Token acknowledgement of some of these issues has been given by the current administration, especially by CMS administrator Seema Verma. Unfortunately she is recommending the wrong path toward deregulation. She is pushing patients into the private sector while relaxing essential government oversight of the insurers. They are proposing reductions of federal contributions to health care – a move that will only compound the problem of a lack of affordability of insurance and health care.
It is important to understand that the primary defect is not government regulation alone but rather the highly dysfunctional health care financing system. Most of the administrative excesses come from the private insurance industry and the administrative burden that these private insurers are placing on physicians, hospitals and other health care institutions. It is the private insurers, including private Medicare Advantage plans and private Medicaid managed care organizations that are limiting patients to networks of providers. It is the private plans that are erecting excessive financial barriers to care through very high deductibles and other cost sharing. It is the private insurers who insist on intrusive prior authorization requirements, and it is private pharmacy benefit managers who create access barriers to much needed medications. It is the avoidance of adverse risk selection by the private insurers that help to keep tens of millions of Americans on the rolls of the uninsured.
Without government regulation the insurers exclude patients with greater health care needs from their risk pools, thus we need guaranteed issue. Community rating is required to ensure that selected groups will not be gouged by the insurers. Market competition is not enough to prevent insurers from pulling out of less profitable regions. But keep in mind that these important government regulations of the private insurance industry would not be necessary with a universal public single payer system.
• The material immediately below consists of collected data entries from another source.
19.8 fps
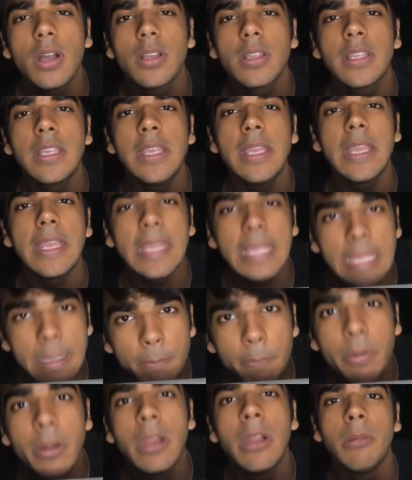कि
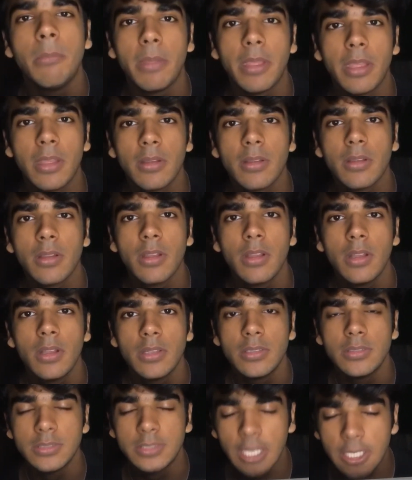अप्रैल
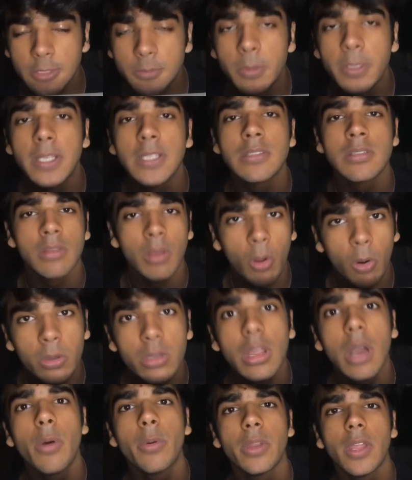में जस्ट बिकॉज
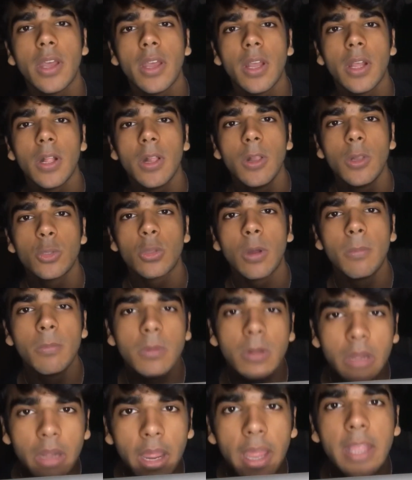लॉकडाउन है तो हम
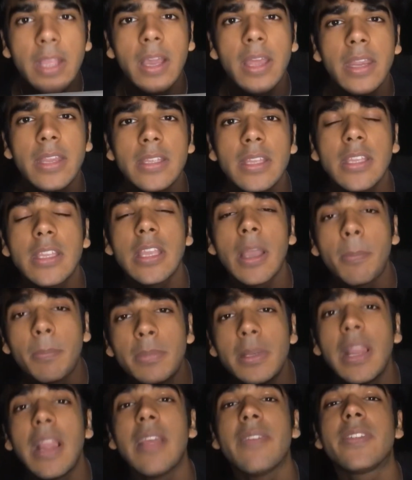ट्राई करेंगे कि
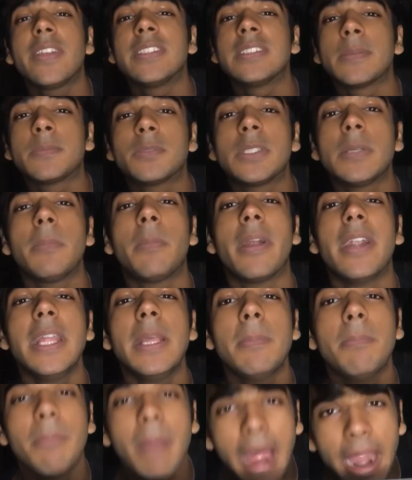अपनी लाइफ की सबसे बड़ी
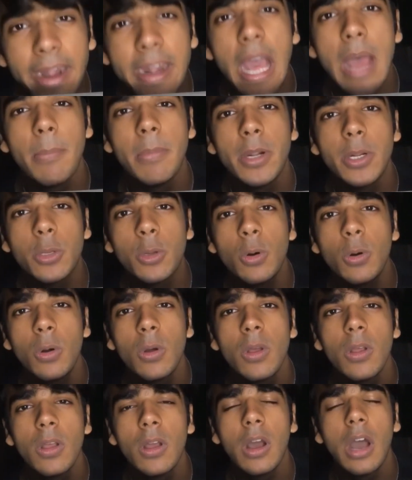बैड हैबिट को
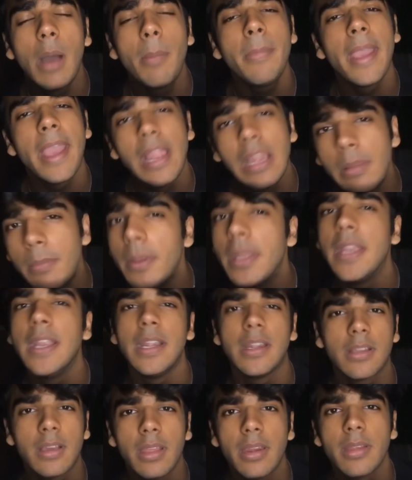हम
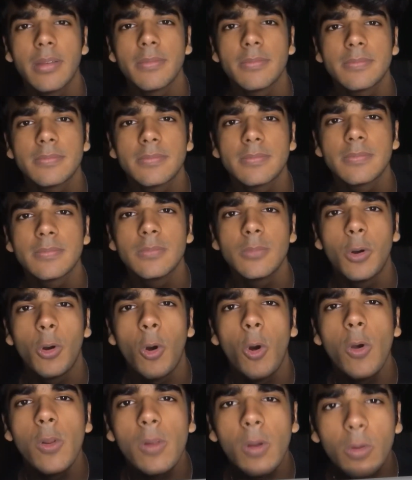एलिमिनेट करें
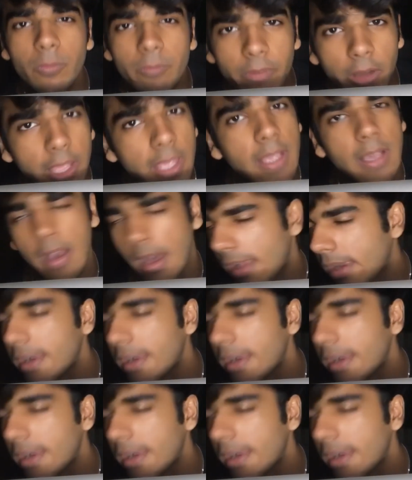और वही कर रहे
A public program does not need special regulations to prevent the government insurer from gouging patients – public service is a given.
Hahn has expressed some concern that the current single payer bills HR 676 and S 1804 do not explicitly correct many of the public (and private!) bureaucratic abuses. As to just how explicit the bills should be can be debated, but it is imperative that we get the word out that Hahn’s grand bargain – a combination of a well designed single payer model with attention to regulatory, bureaucratic abuses – is the model supported by PNHP, even if we haven’t always been explicit in addressing the concerns of Dr. Hahn and his colleagues. We need to direct more attention to this topic in our efforts to educate our colleagues and the public at large.
It is not government bureaucrats alone that we have to fear. It is the highly dysfunctional, fragmented, private and public financing system that is the problem. The private sector will not fix it with their business model. They have had over half of a century to prove that they are incapable. We will need to rely in the future on our own public service model – single payer – but we will have to select public stewards who understand that it is all about the patient. Create a system that takes good care of patients, and the health care professionals will do just fine.